Required action - Below are records to repeat exactly; copy them without the pictures.

------------------------

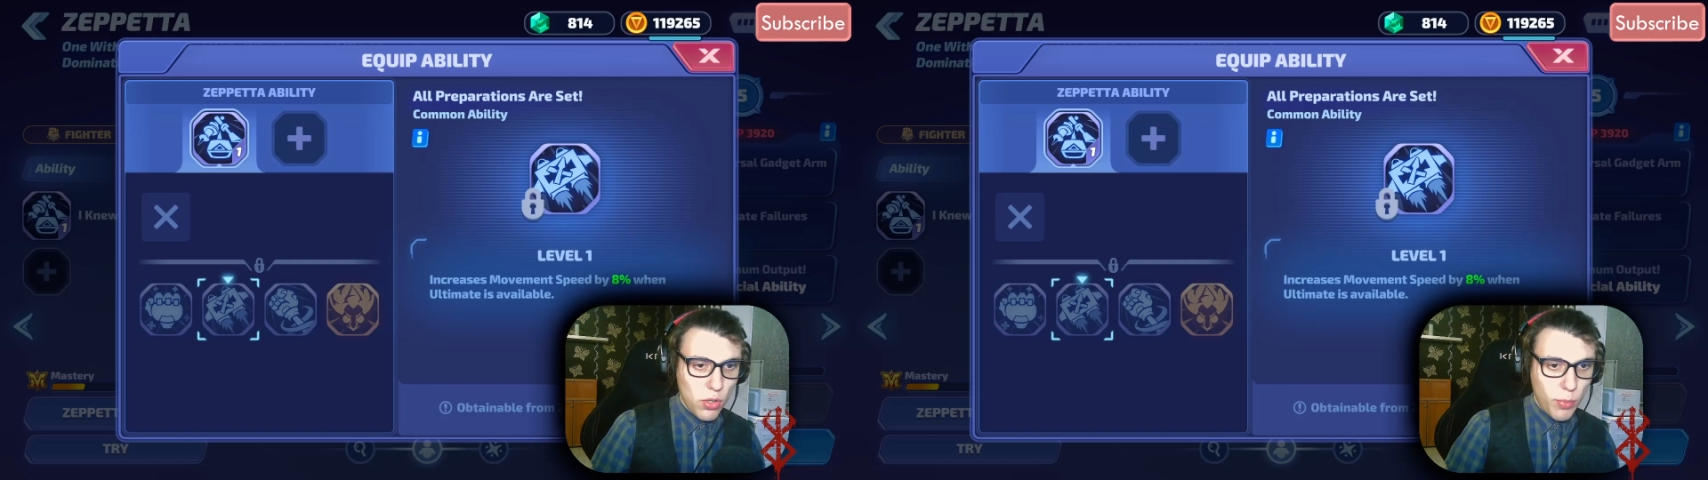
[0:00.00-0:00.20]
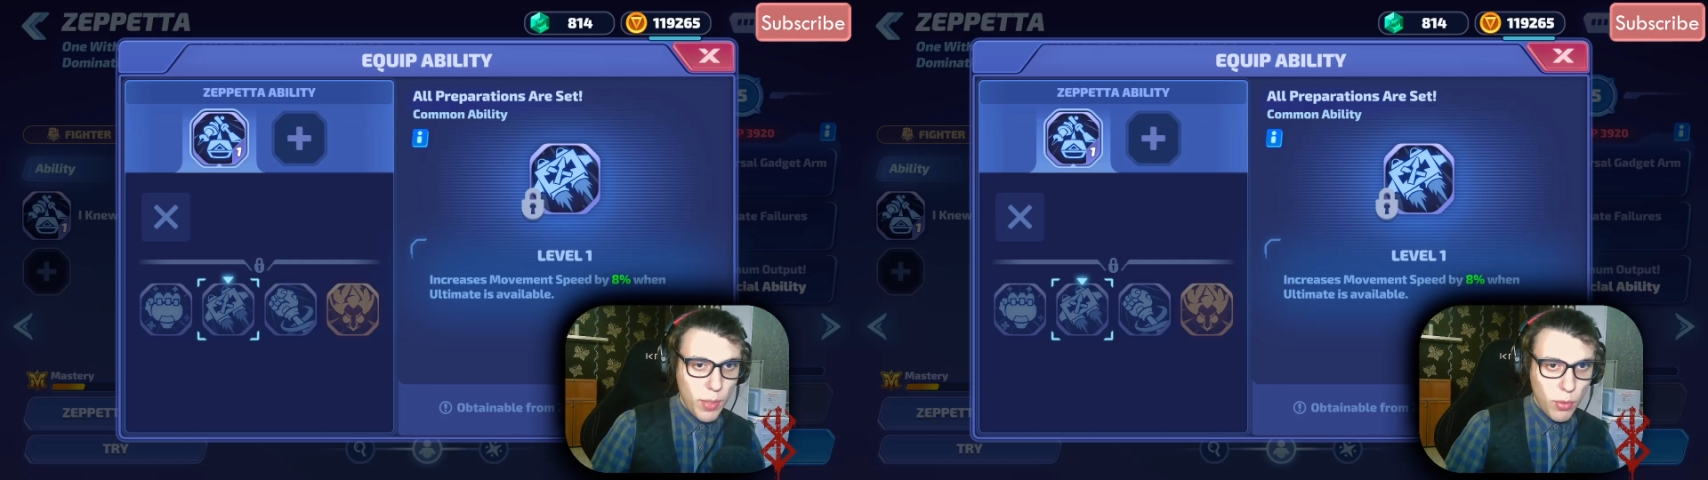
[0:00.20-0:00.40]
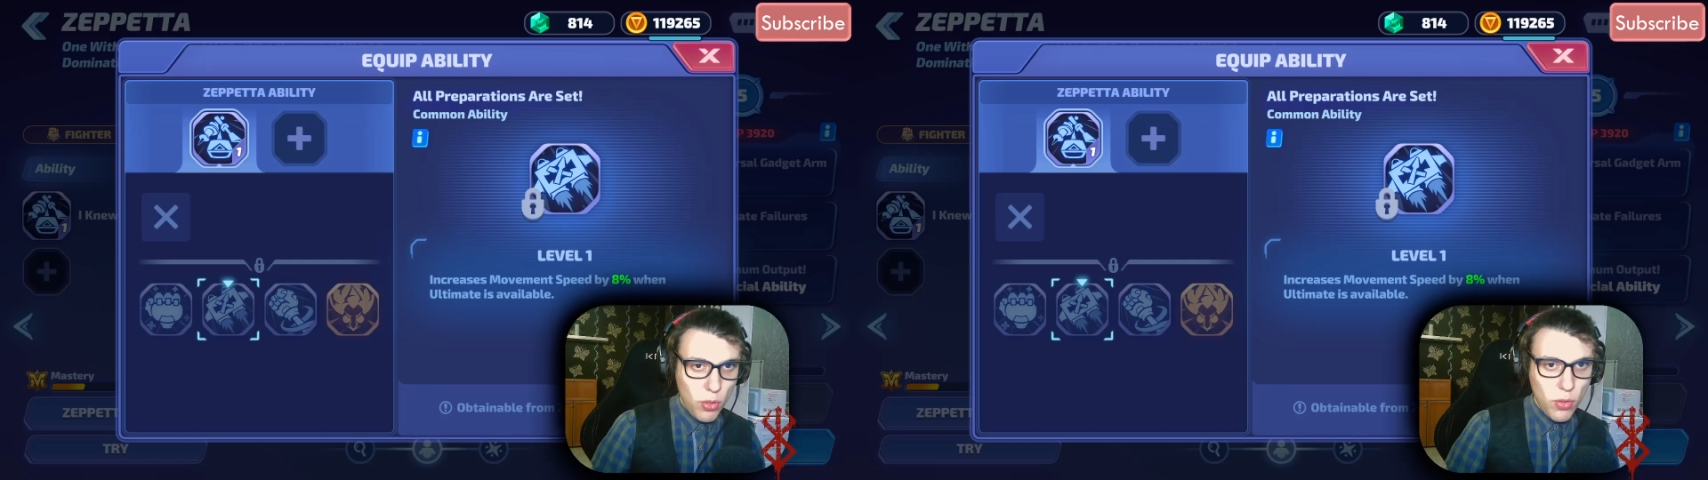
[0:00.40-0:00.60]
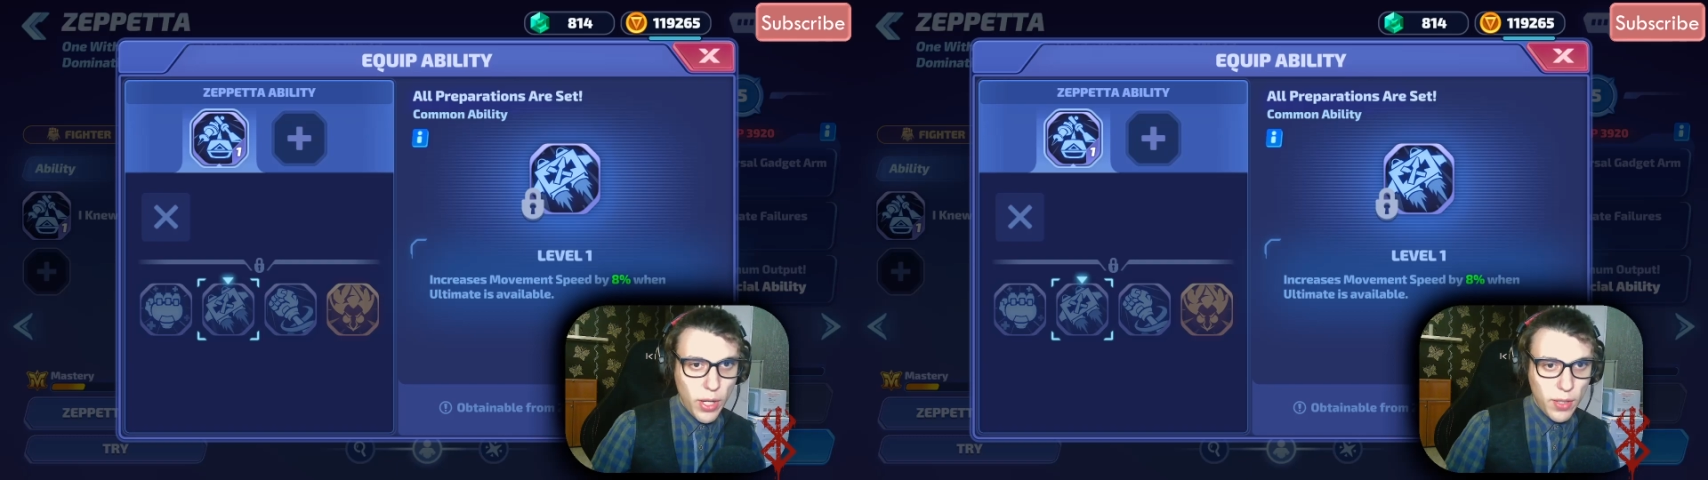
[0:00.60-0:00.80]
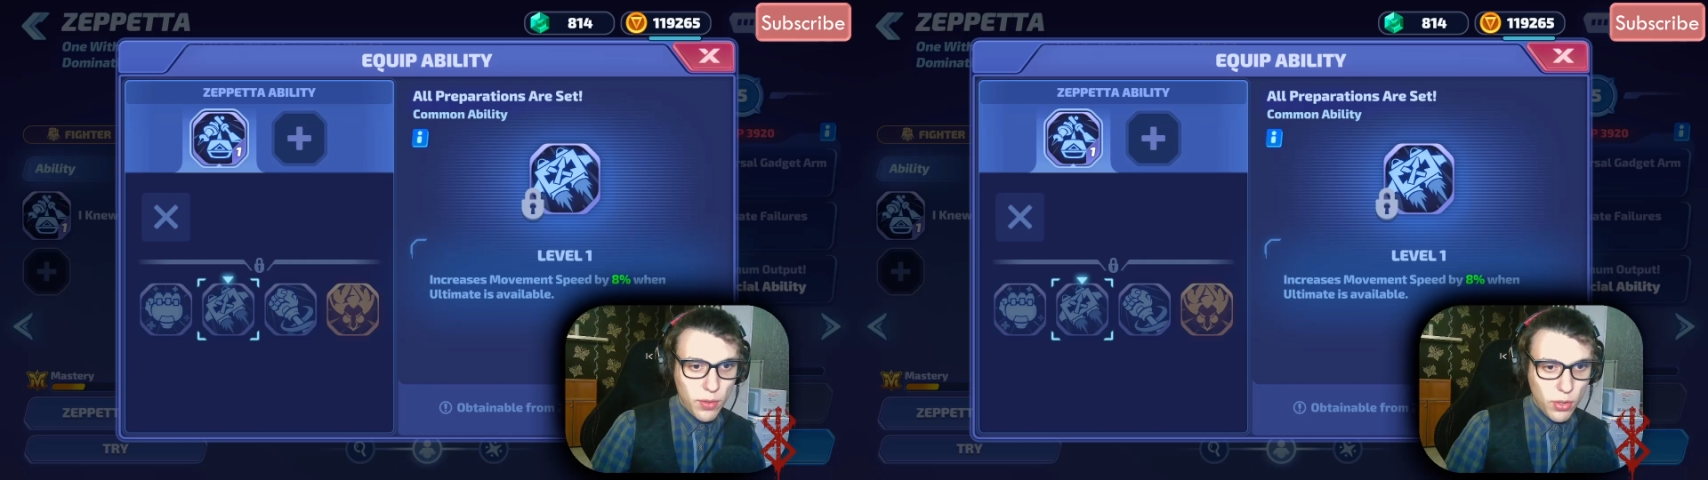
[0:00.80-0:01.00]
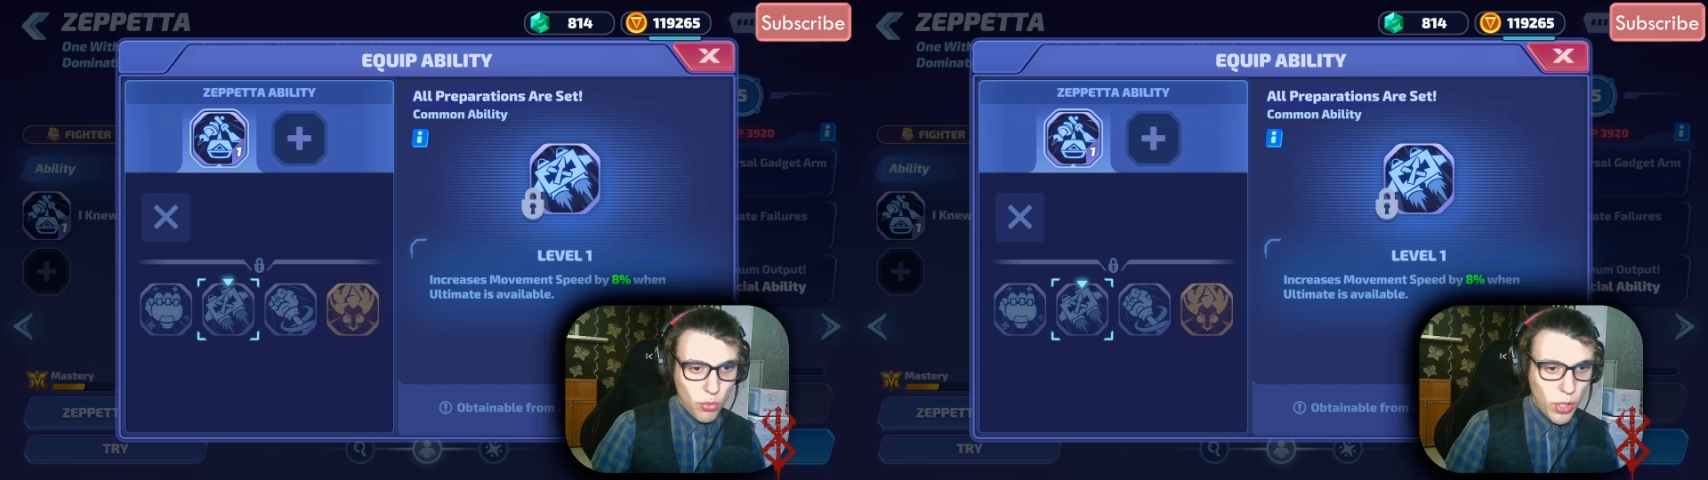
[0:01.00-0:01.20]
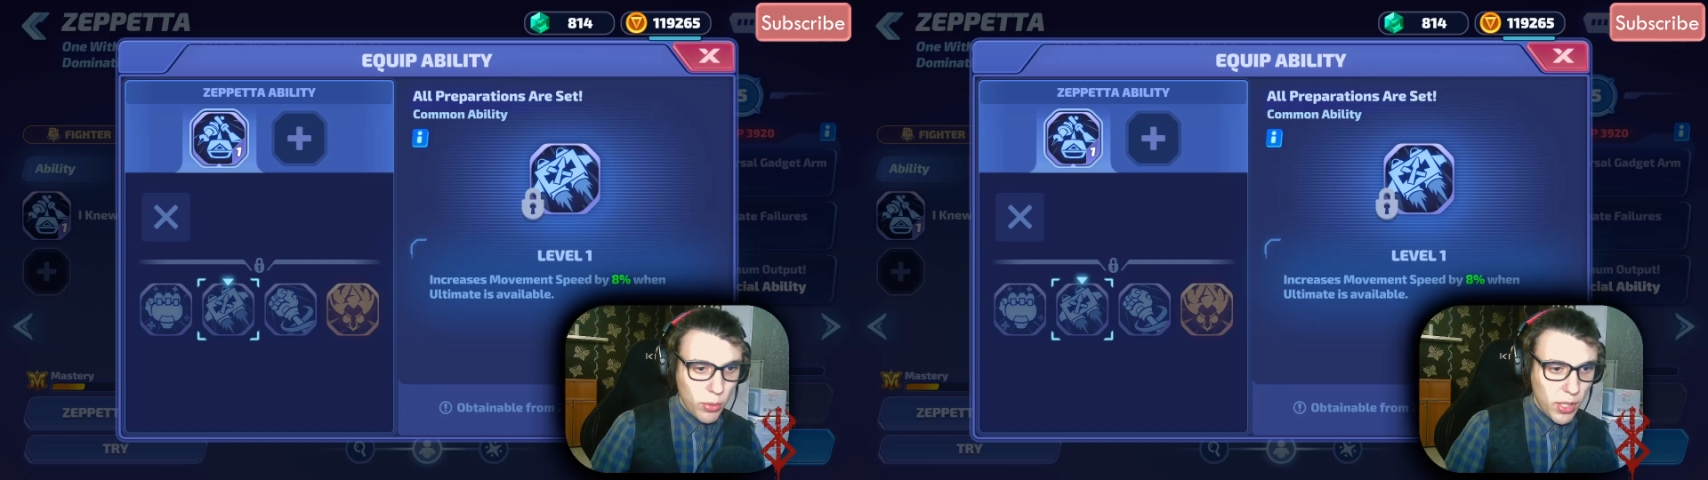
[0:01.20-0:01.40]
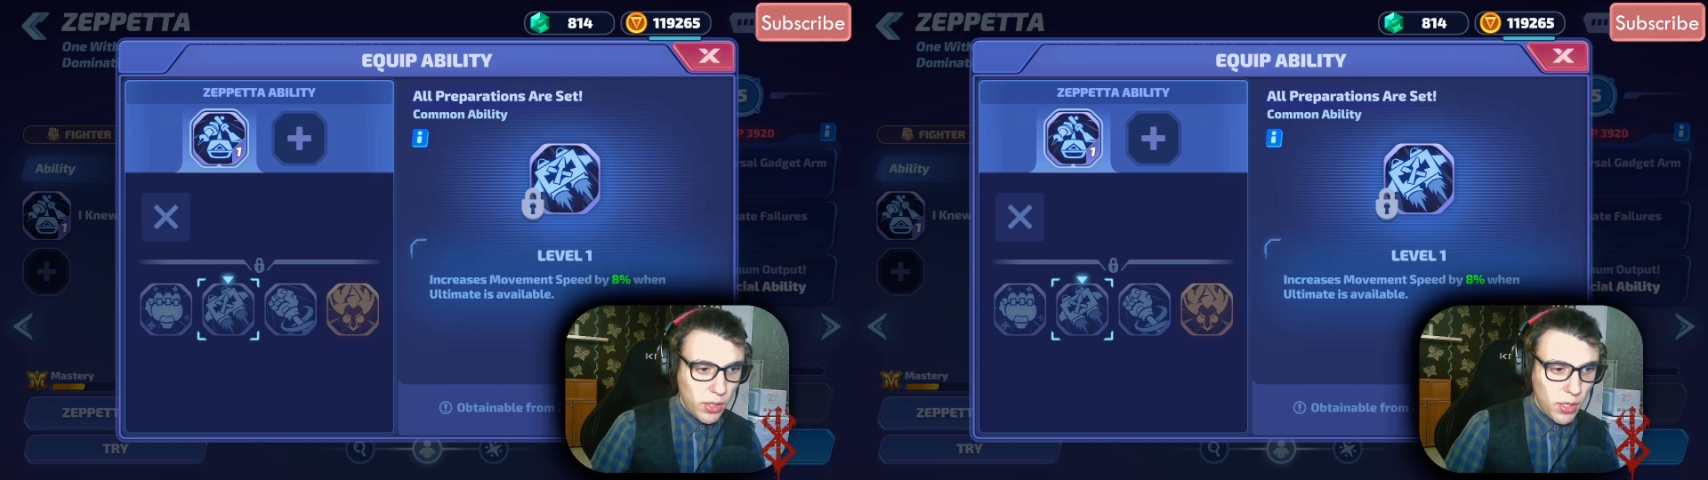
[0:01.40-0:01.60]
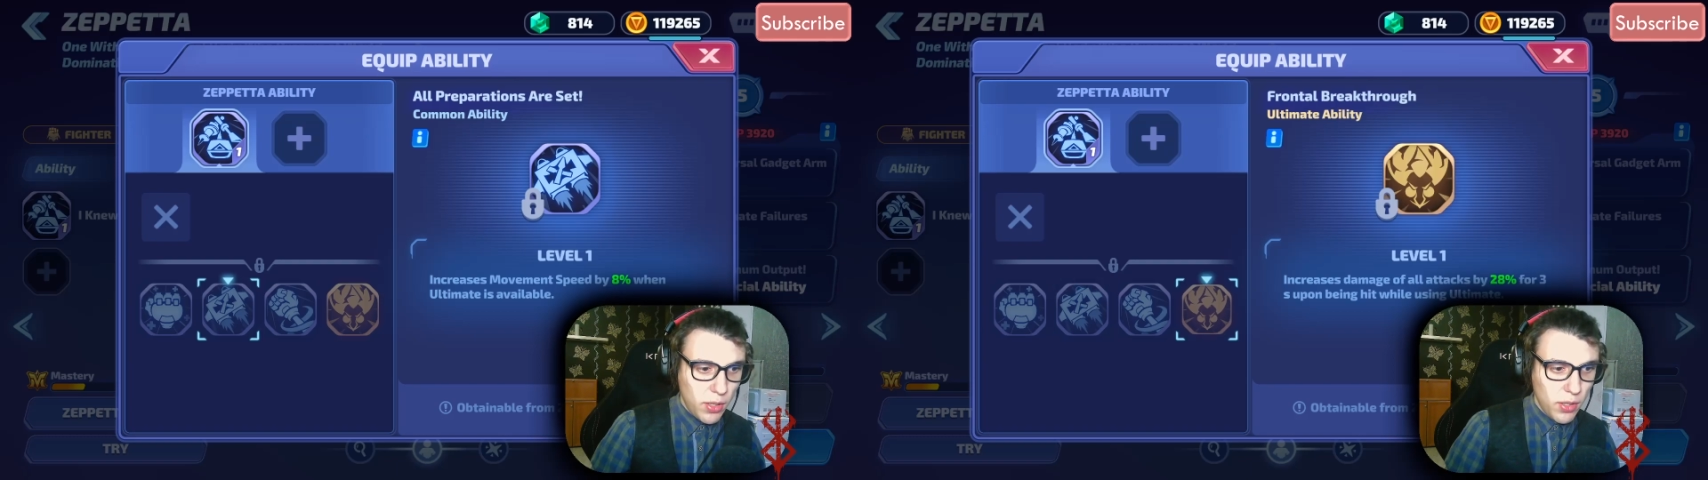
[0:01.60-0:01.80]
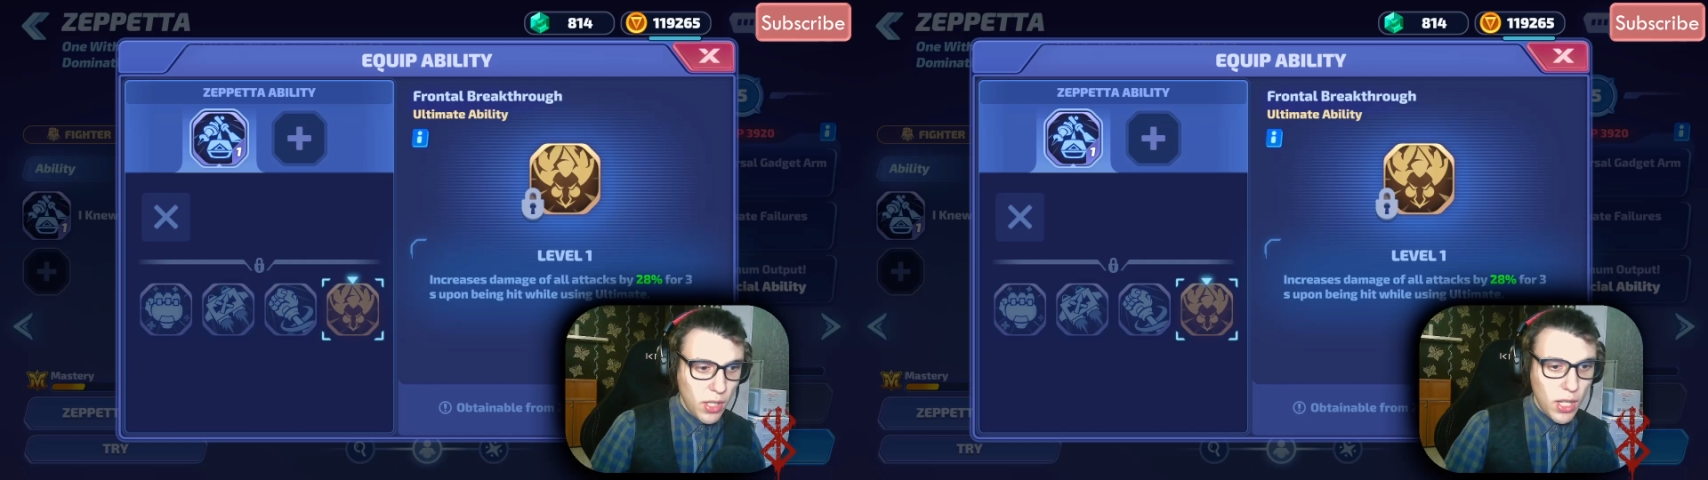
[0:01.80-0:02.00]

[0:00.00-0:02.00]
to people and try to get hit,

------------------------

Answer area -
[0:00.00-0:00.20]
[0:00.20-0:00.40]
[0:00.40-0:00.60]
[0:00.60-0:00.80]
[0:00.80-0:01.00]
[0:01.00-0:01.20]
[0:01.20-0:01.40]
[0:01.40-0:01.60]
[0:01.60-0:01.80]
[0:01.80-0:02.00]

[0:00.00-0:02.00]
to people and try to get hit,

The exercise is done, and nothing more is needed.